(RECORDS PROVIDED Opens)

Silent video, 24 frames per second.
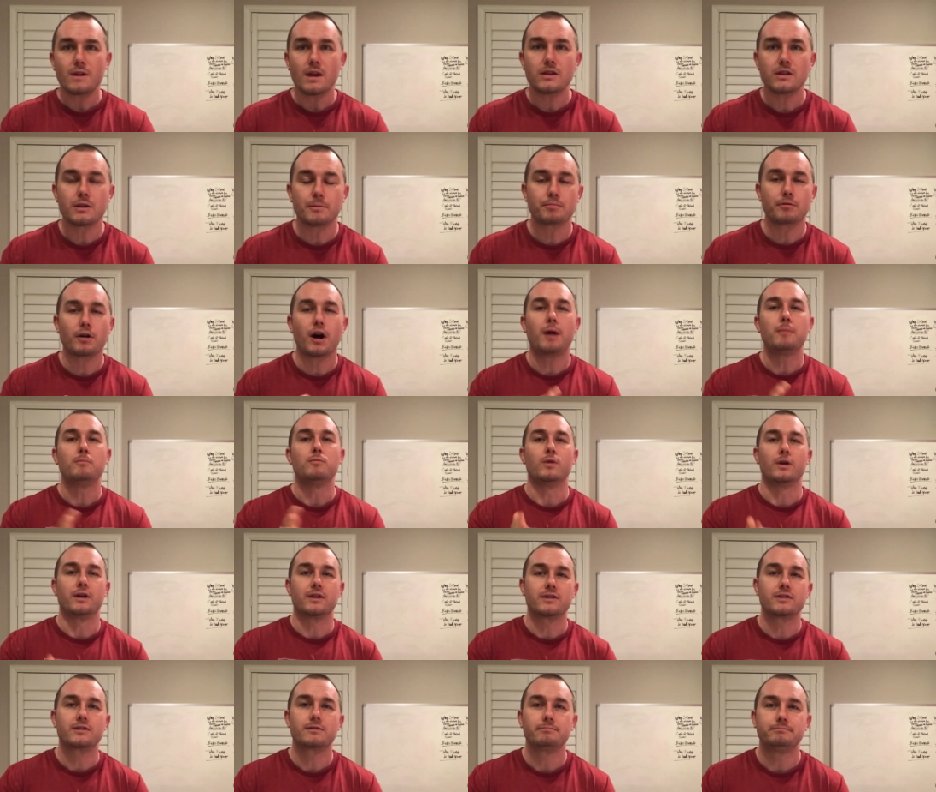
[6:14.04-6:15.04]
the problem
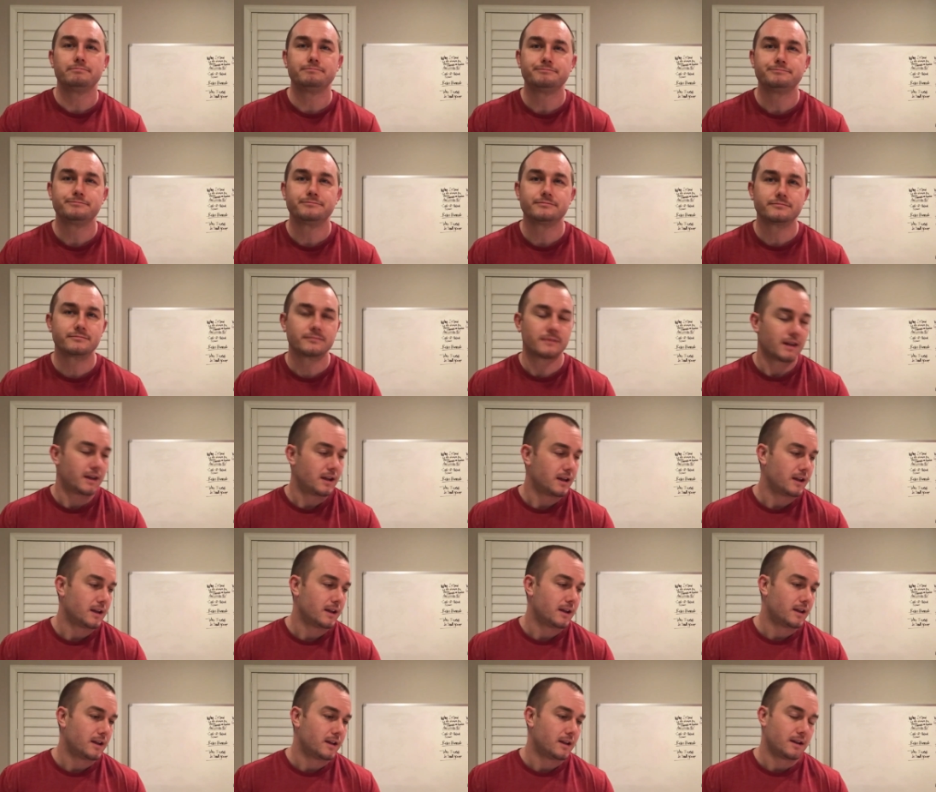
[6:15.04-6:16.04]
was
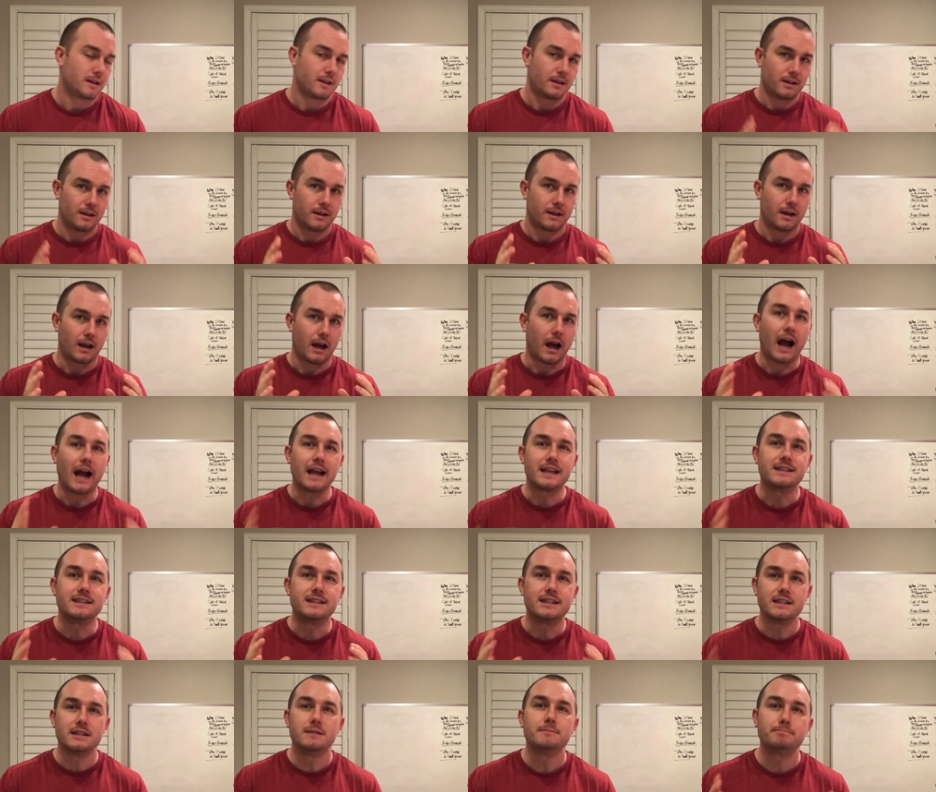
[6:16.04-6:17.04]
I
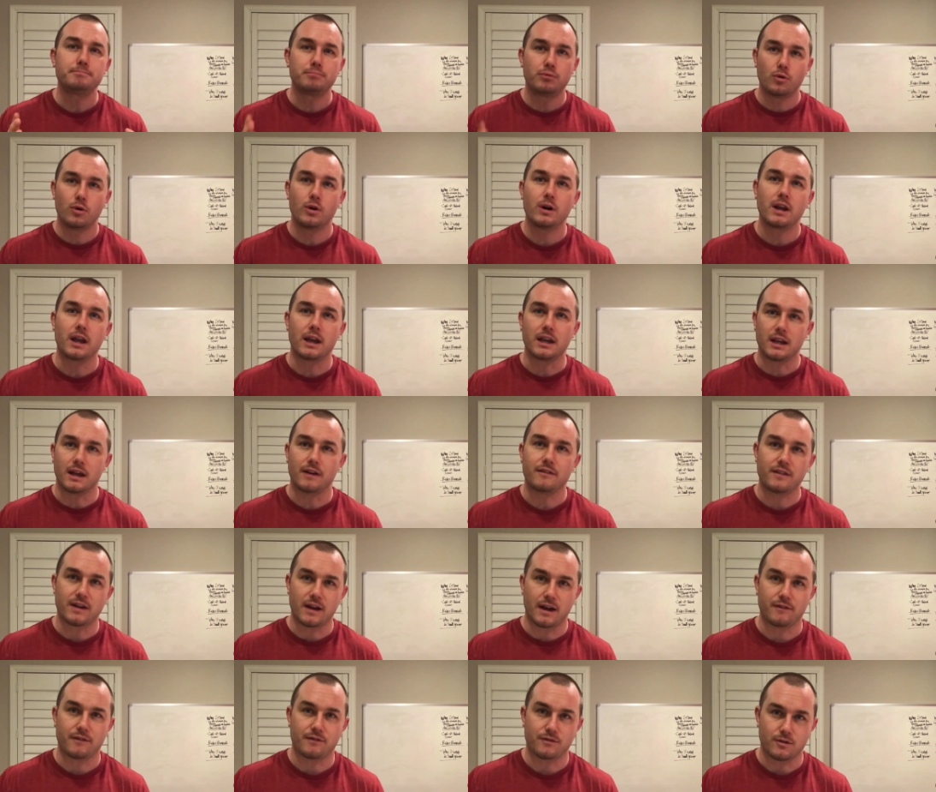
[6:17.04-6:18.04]
didn't put enough
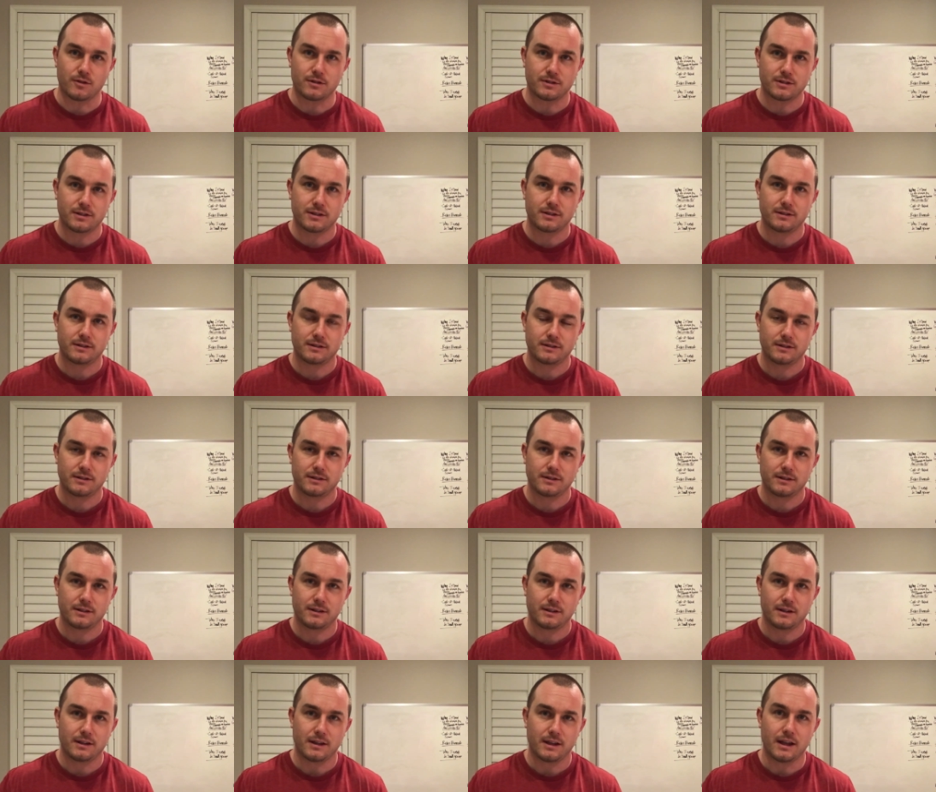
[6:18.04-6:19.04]
effort
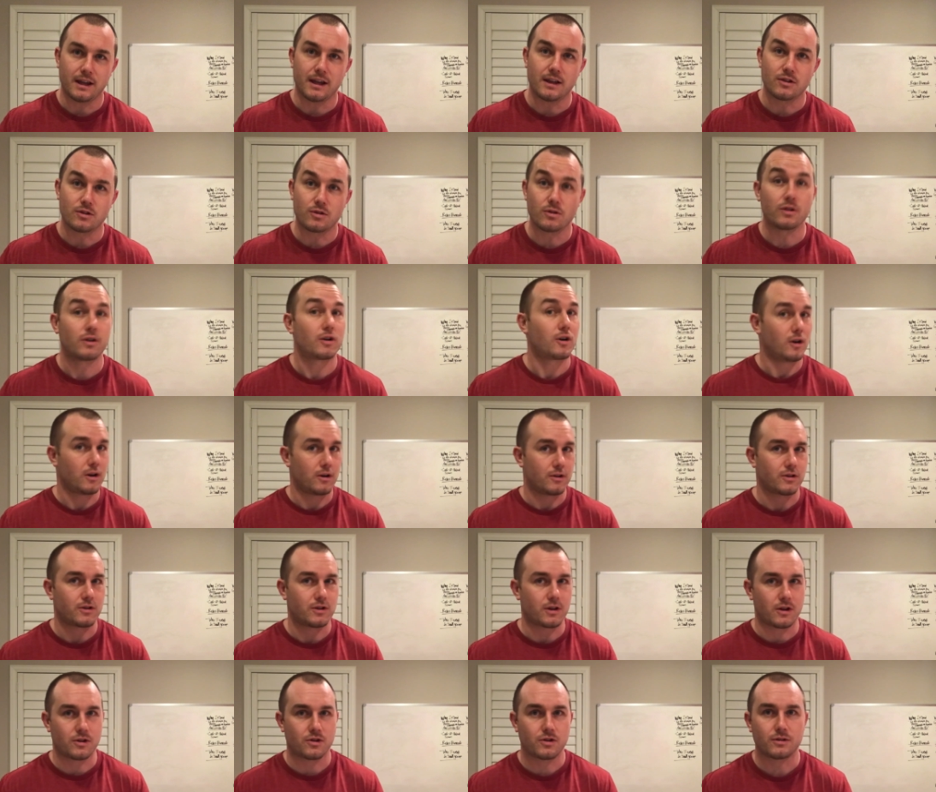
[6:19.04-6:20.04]
into the CARS
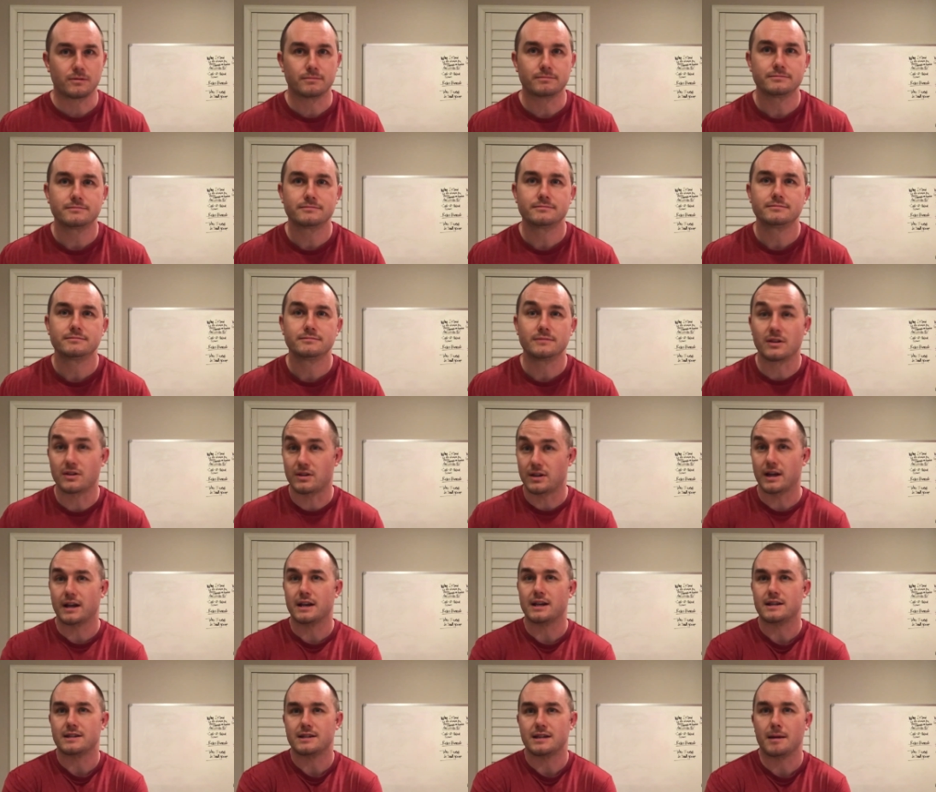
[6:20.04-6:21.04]
section, the
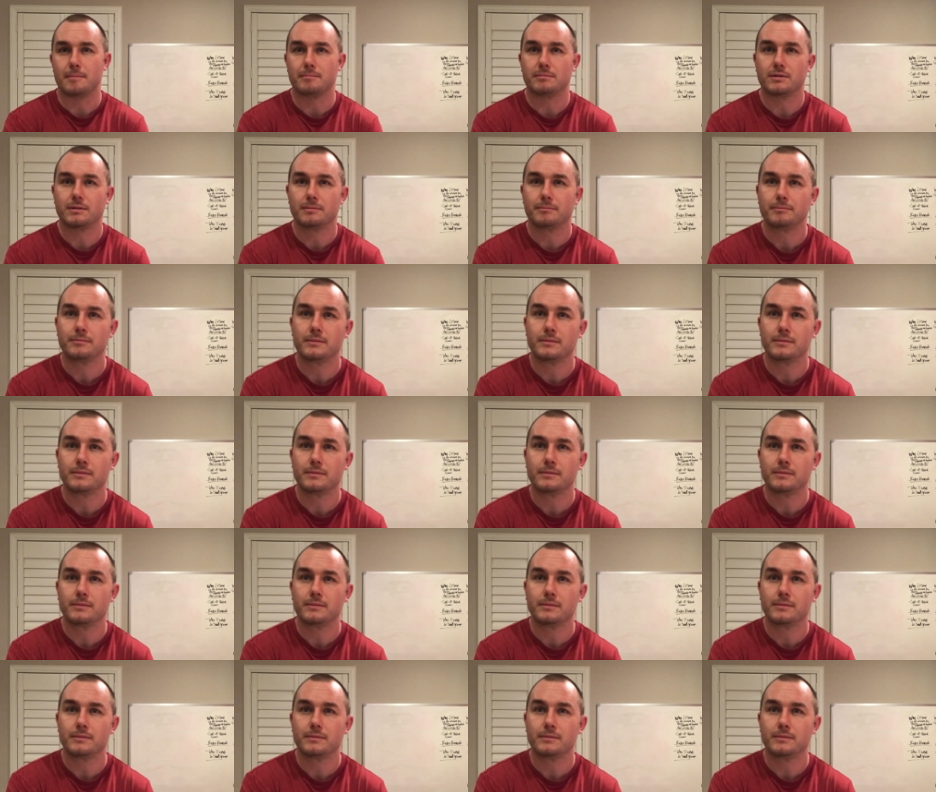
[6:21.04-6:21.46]
second attempt,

(RECORDS PROVIDED Closes)

EXERCISE –
Look for the line that contains "[6:18.04-6:19.04]", then please copy it and the rest of the lines through the end of the data, pictures excluded.

ANSWER TO THE PROBLEM –
[6:18.04-6:19.04]
effort
[6:19.04-6:20.04]
into the CARS
[6:20.04-6:21.04]
section, the
[6:21.04-6:21.46]
second attempt,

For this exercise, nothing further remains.